* [What is being asked] Only the text of the records, copied exactly, is wanted; no pictures.

* [Data for analysis]

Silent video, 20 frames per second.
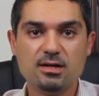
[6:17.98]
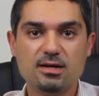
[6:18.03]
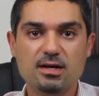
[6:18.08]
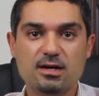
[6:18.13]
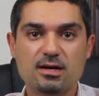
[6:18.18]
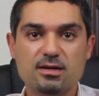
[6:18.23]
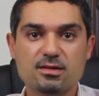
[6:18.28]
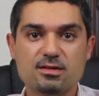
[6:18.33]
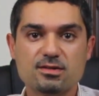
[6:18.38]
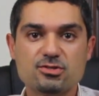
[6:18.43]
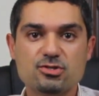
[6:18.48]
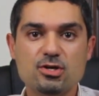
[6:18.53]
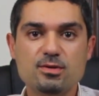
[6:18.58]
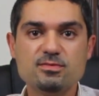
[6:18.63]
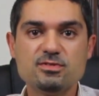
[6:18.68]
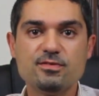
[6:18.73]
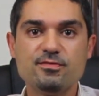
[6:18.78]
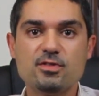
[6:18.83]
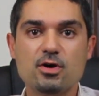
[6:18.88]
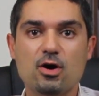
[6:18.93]
Now, the
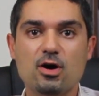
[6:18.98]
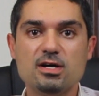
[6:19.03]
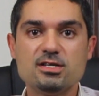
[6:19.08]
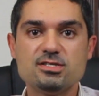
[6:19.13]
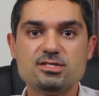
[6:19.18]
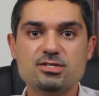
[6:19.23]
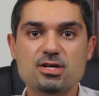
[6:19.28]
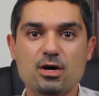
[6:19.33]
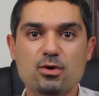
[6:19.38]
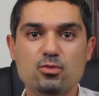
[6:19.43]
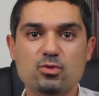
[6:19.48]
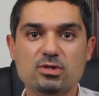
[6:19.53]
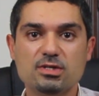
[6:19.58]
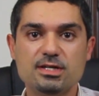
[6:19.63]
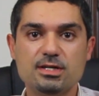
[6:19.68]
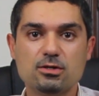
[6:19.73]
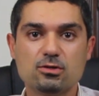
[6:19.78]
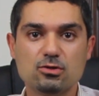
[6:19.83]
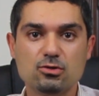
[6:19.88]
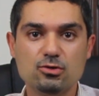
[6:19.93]
terms of the ICO will
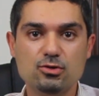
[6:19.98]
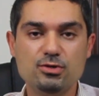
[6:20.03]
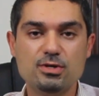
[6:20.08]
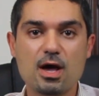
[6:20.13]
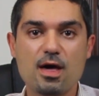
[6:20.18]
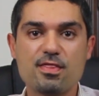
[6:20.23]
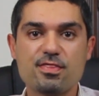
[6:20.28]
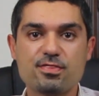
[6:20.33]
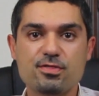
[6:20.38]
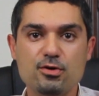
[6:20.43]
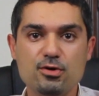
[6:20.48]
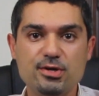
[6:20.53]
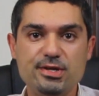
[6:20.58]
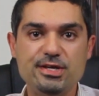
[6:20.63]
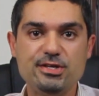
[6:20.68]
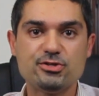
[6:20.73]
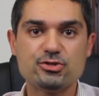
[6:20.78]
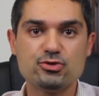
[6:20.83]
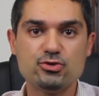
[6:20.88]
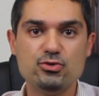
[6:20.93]
include
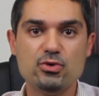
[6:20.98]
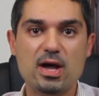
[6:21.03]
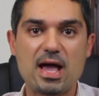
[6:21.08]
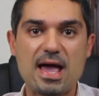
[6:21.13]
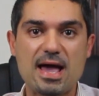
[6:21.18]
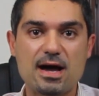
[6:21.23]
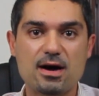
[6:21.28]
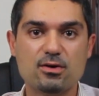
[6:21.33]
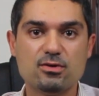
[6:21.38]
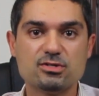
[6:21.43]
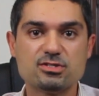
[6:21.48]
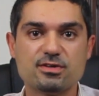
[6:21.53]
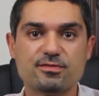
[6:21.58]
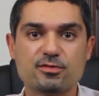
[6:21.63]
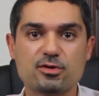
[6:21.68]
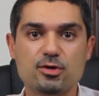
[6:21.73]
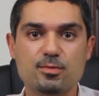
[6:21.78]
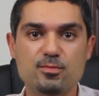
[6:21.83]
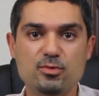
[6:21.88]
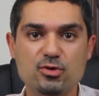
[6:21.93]
32 hours
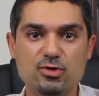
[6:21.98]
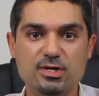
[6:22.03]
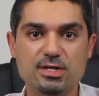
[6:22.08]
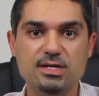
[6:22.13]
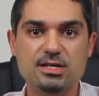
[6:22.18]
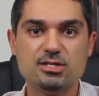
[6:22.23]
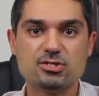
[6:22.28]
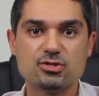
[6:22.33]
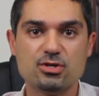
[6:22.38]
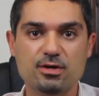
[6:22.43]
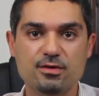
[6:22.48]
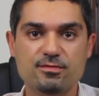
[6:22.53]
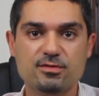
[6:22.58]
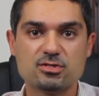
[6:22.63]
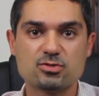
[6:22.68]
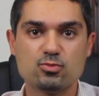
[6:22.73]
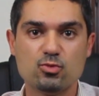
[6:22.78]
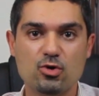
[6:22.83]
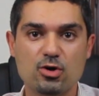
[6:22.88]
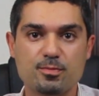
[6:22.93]
of community
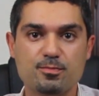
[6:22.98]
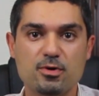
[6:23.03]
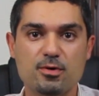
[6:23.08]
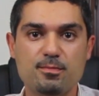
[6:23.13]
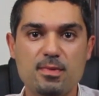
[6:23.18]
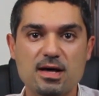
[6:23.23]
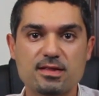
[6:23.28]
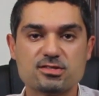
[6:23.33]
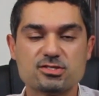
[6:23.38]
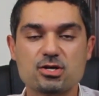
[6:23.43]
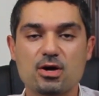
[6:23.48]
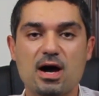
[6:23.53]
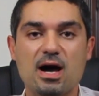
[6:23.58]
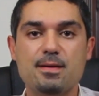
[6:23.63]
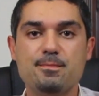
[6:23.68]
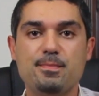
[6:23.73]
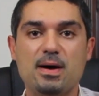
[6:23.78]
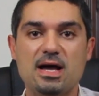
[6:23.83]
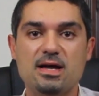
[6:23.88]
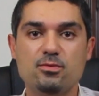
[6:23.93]
service work per month, so
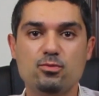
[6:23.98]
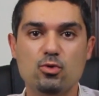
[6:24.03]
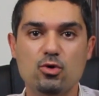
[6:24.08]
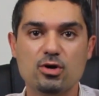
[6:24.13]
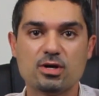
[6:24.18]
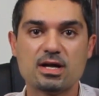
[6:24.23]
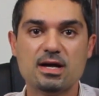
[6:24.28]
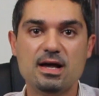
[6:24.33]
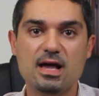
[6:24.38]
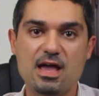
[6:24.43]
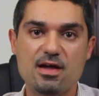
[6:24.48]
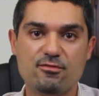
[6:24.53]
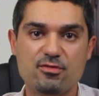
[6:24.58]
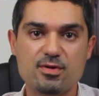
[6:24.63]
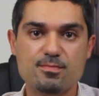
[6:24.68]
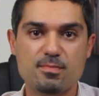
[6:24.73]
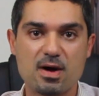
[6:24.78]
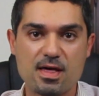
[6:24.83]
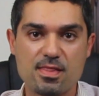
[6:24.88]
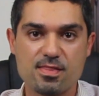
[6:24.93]
unpaid work
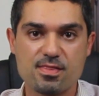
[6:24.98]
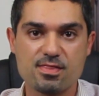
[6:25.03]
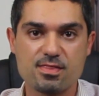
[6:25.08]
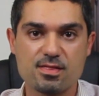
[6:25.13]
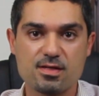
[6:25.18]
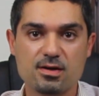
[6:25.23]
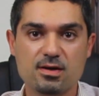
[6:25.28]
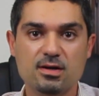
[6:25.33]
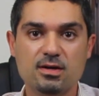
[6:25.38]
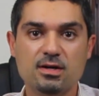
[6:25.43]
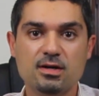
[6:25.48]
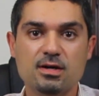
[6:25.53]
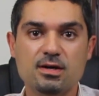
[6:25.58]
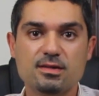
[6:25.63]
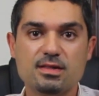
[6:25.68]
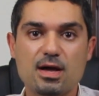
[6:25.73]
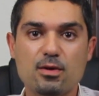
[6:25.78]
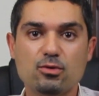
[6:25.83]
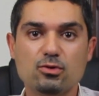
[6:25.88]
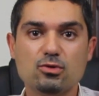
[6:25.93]
every month.
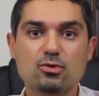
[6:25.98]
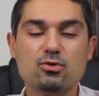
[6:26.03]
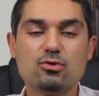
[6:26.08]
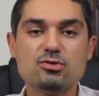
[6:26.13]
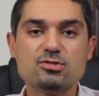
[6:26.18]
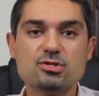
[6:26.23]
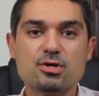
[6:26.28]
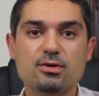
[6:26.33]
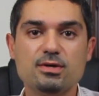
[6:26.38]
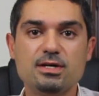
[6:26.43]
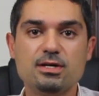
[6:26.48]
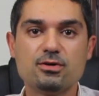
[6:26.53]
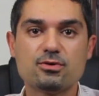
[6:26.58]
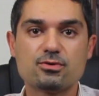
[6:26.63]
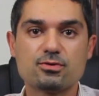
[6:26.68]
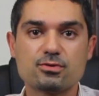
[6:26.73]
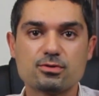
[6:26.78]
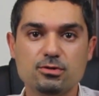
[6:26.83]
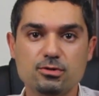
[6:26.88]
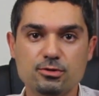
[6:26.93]
They will also
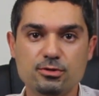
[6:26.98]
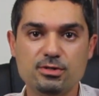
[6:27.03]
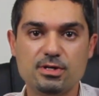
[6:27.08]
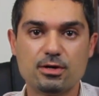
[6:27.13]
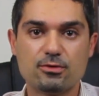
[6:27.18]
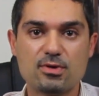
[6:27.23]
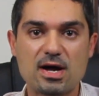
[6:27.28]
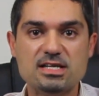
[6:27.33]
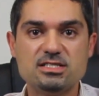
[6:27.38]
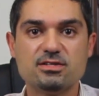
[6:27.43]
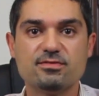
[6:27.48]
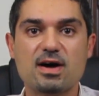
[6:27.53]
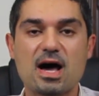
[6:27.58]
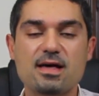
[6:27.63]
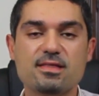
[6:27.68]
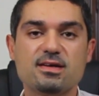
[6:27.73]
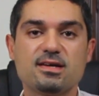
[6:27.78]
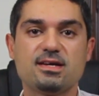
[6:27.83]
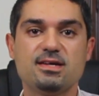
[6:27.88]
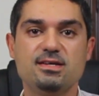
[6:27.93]
include a range of
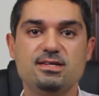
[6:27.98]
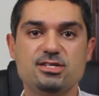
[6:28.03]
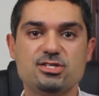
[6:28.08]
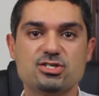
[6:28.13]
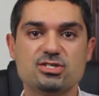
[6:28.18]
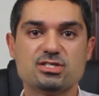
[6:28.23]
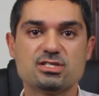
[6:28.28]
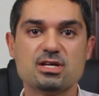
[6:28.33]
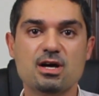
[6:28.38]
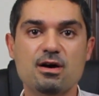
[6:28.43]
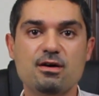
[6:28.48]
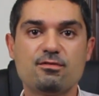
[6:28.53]
other conditions.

* [Output for this task]
Silent video, 20 frames per second.
[6:17.98]
[6:18.03]
[6:18.08]
[6:18.13]
[6:18.18]
[6:18.23]
[6:18.28]
[6:18.33]
[6:18.38]
[6:18.43]
[6:18.48]
[6:18.53]
[6:18.58]
[6:18.63]
[6:18.68]
[6:18.73]
[6:18.78]
[6:18.83]
[6:18.88]
[6:18.93]
Now, the
[6:18.98]
[6:19.03]
[6:19.08]
[6:19.13]
[6:19.18]
[6:19.23]
[6:19.28]
[6:19.33]
[6:19.38]
[6:19.43]
[6:19.48]
[6:19.53]
[6:19.58]
[6:19.63]
[6:19.68]
[6:19.73]
[6:19.78]
[6:19.83]
[6:19.88]
[6:19.93]
terms of the ICO will
[6:19.98]
[6:20.03]
[6:20.08]
[6:20.13]
[6:20.18]
[6:20.23]
[6:20.28]
[6:20.33]
[6:20.38]
[6:20.43]
[6:20.48]
[6:20.53]
[6:20.58]
[6:20.63]
[6:20.68]
[6:20.73]
[6:20.78]
[6:20.83]
[6:20.88]
[6:20.93]
include
[6:20.98]
[6:21.03]
[6:21.08]
[6:21.13]
[6:21.18]
[6:21.23]
[6:21.28]
[6:21.33]
[6:21.38]
[6:21.43]
[6:21.48]
[6:21.53]
[6:21.58]
[6:21.63]
[6:21.68]
[6:21.73]
[6:21.78]
[6:21.83]
[6:21.88]
[6:21.93]
32 hours
[6:21.98]
[6:22.03]
[6:22.08]
[6:22.13]
[6:22.18]
[6:22.23]
[6:22.28]
[6:22.33]
[6:22.38]
[6:22.43]
[6:22.48]
[6:22.53]
[6:22.58]
[6:22.63]
[6:22.68]
[6:22.73]
[6:22.78]
[6:22.83]
[6:22.88]
[6:22.93]
of community
[6:22.98]
[6:23.03]
[6:23.08]
[6:23.13]
[6:23.18]
[6:23.23]
[6:23.28]
[6:23.33]
[6:23.38]
[6:23.43]
[6:23.48]
[6:23.53]
[6:23.58]
[6:23.63]
[6:23.68]
[6:23.73]
[6:23.78]
[6:23.83]
[6:23.88]
[6:23.93]
service work per month, so
[6:23.98]
[6:24.03]
[6:24.08]
[6:24.13]
[6:24.18]
[6:24.23]
[6:24.28]
[6:24.33]
[6:24.38]
[6:24.43]
[6:24.48]
[6:24.53]
[6:24.58]
[6:24.63]
[6:24.68]
[6:24.73]
[6:24.78]
[6:24.83]
[6:24.88]
[6:24.93]
unpaid work
[6:24.98]
[6:25.03]
[6:25.08]
[6:25.13]
[6:25.18]
[6:25.23]
[6:25.28]
[6:25.33]
[6:25.38]
[6:25.43]
[6:25.48]
[6:25.53]
[6:25.58]
[6:25.63]
[6:25.68]
[6:25.73]
[6:25.78]
[6:25.83]
[6:25.88]
[6:25.93]
every month.
[6:25.98]
[6:26.03]
[6:26.08]
[6:26.13]
[6:26.18]
[6:26.23]
[6:26.28]
[6:26.33]
[6:26.38]
[6:26.43]
[6:26.48]
[6:26.53]
[6:26.58]
[6:26.63]
[6:26.68]
[6:26.73]
[6:26.78]
[6:26.83]
[6:26.88]
[6:26.93]
They will also
[6:26.98]
[6:27.03]
[6:27.08]
[6:27.13]
[6:27.18]
[6:27.23]
[6:27.28]
[6:27.33]
[6:27.38]
[6:27.43]
[6:27.48]
[6:27.53]
[6:27.58]
[6:27.63]
[6:27.68]
[6:27.73]
[6:27.78]
[6:27.83]
[6:27.88]
[6:27.93]
include a range of
[6:27.98]
[6:28.03]
[6:28.08]
[6:28.13]
[6:28.18]
[6:28.23]
[6:28.28]
[6:28.33]
[6:28.38]
[6:28.43]
[6:28.48]
[6:28.53]
other conditions.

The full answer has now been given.